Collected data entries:
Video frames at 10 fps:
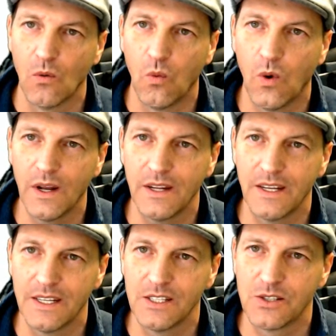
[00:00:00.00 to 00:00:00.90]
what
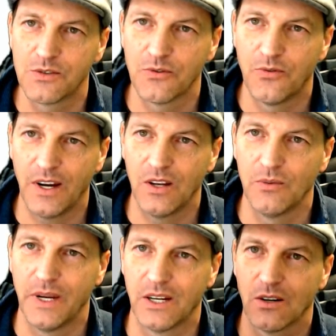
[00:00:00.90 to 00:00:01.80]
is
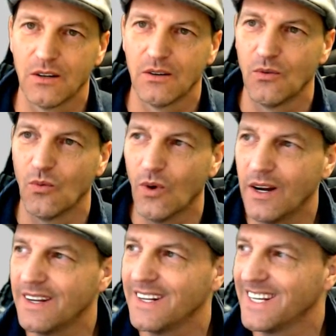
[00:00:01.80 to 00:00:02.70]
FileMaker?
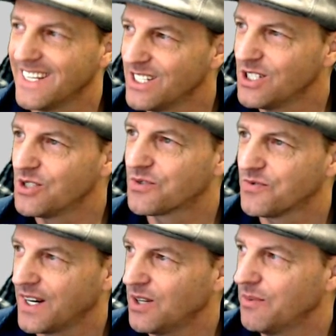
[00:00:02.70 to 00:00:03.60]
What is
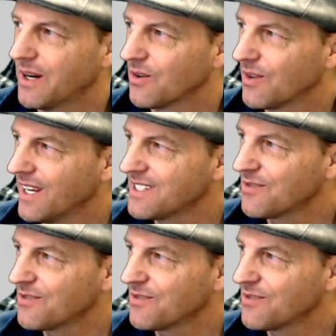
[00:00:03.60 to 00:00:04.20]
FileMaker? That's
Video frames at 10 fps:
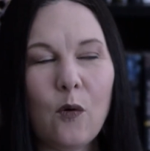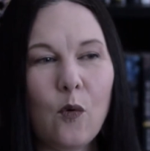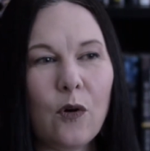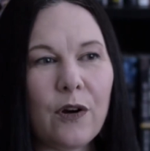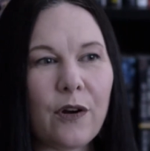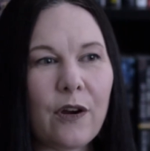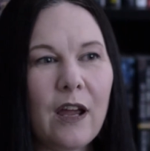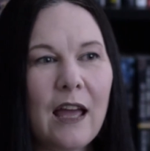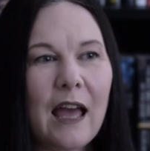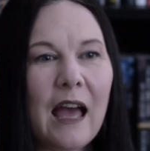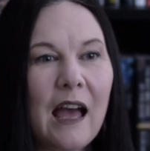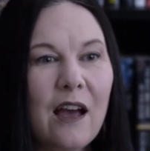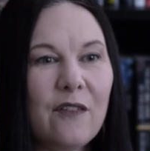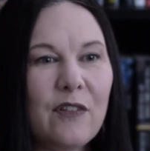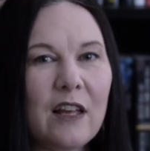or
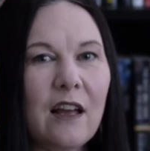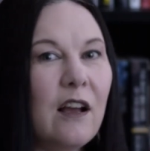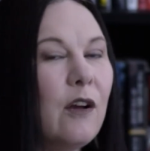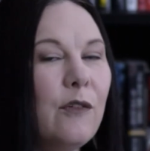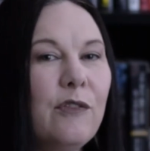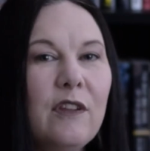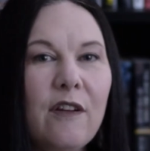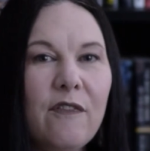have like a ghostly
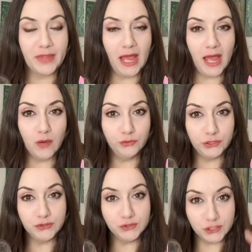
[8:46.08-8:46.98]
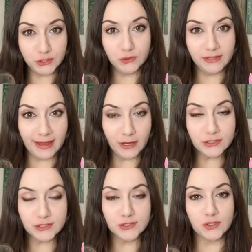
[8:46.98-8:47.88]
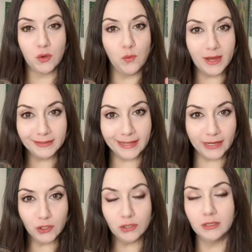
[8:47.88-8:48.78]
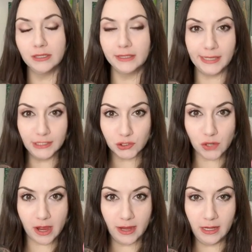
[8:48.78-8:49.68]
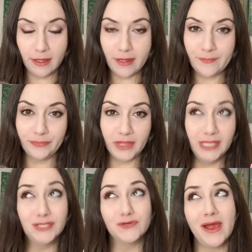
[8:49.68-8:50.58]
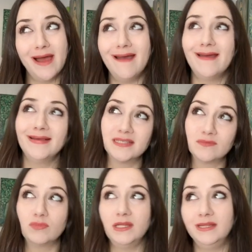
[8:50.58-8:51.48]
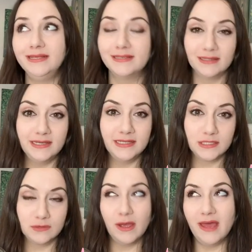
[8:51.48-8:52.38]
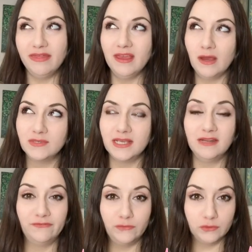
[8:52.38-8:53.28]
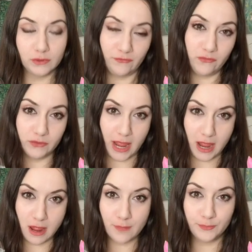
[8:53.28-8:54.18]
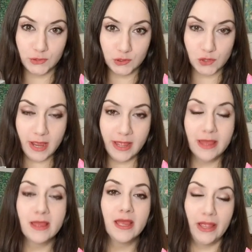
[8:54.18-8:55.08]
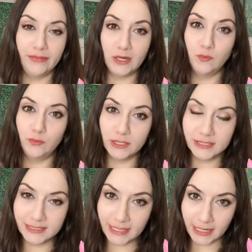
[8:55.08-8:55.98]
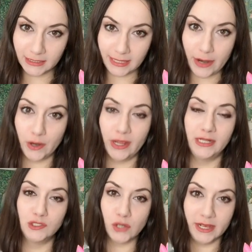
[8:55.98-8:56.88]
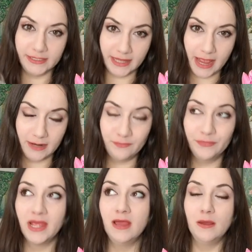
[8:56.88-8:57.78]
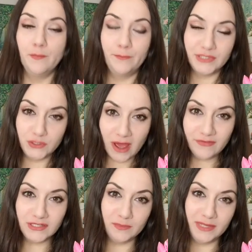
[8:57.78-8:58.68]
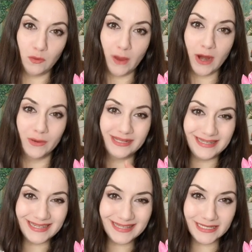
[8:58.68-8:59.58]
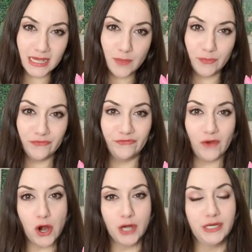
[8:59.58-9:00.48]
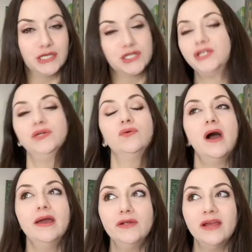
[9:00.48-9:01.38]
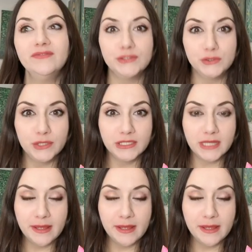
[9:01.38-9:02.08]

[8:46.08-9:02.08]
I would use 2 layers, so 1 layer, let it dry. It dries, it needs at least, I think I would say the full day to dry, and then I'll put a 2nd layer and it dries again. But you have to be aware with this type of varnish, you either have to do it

→ **WHAT IS BEING ASKED**: The records above should be returned word for word, with every picture left out.

→ **ANSWER BOX**:
Video frames at 10 fps:
[00:00:00.00 to 00:00:00.90]
what
[00:00:00.90 to 00:00:01.80]
is
[00:00:01.80 to 00:00:02.70]
FileMaker?
[00:00:02.70 to 00:00:03.60]
What is
[00:00:03.60 to 00:00:04.20]
FileMaker? That's
Video frames at 10 fps:
or
have like a ghostly
[8:46.08-8:46.98]
[8:46.98-8:47.88]
[8:47.88-8:48.78]
[8:48.78-8:49.68]
[8:49.68-8:50.58]
[8:50.58-8:51.48]
[8:51.48-8:52.38]
[8:52.38-8:53.28]
[8:53.28-8:54.18]
[8:54.18-8:55.08]
[8:55.08-8:55.98]
[8:55.98-8:56.88]
[8:56.88-8:57.78]
[8:57.78-8:58.68]
[8:58.68-8:59.58]
[8:59.58-9:00.48]
[9:00.48-9:01.38]
[9:01.38-9:02.08]

[8:46.08-9:02.08]
I would use 2 layers, so 1 layer, let it dry. It dries, it needs at least, I think I would say the full day to dry, and then I'll put a 2nd layer and it dries again. But you have to be aware with this type of varnish, you either have to do it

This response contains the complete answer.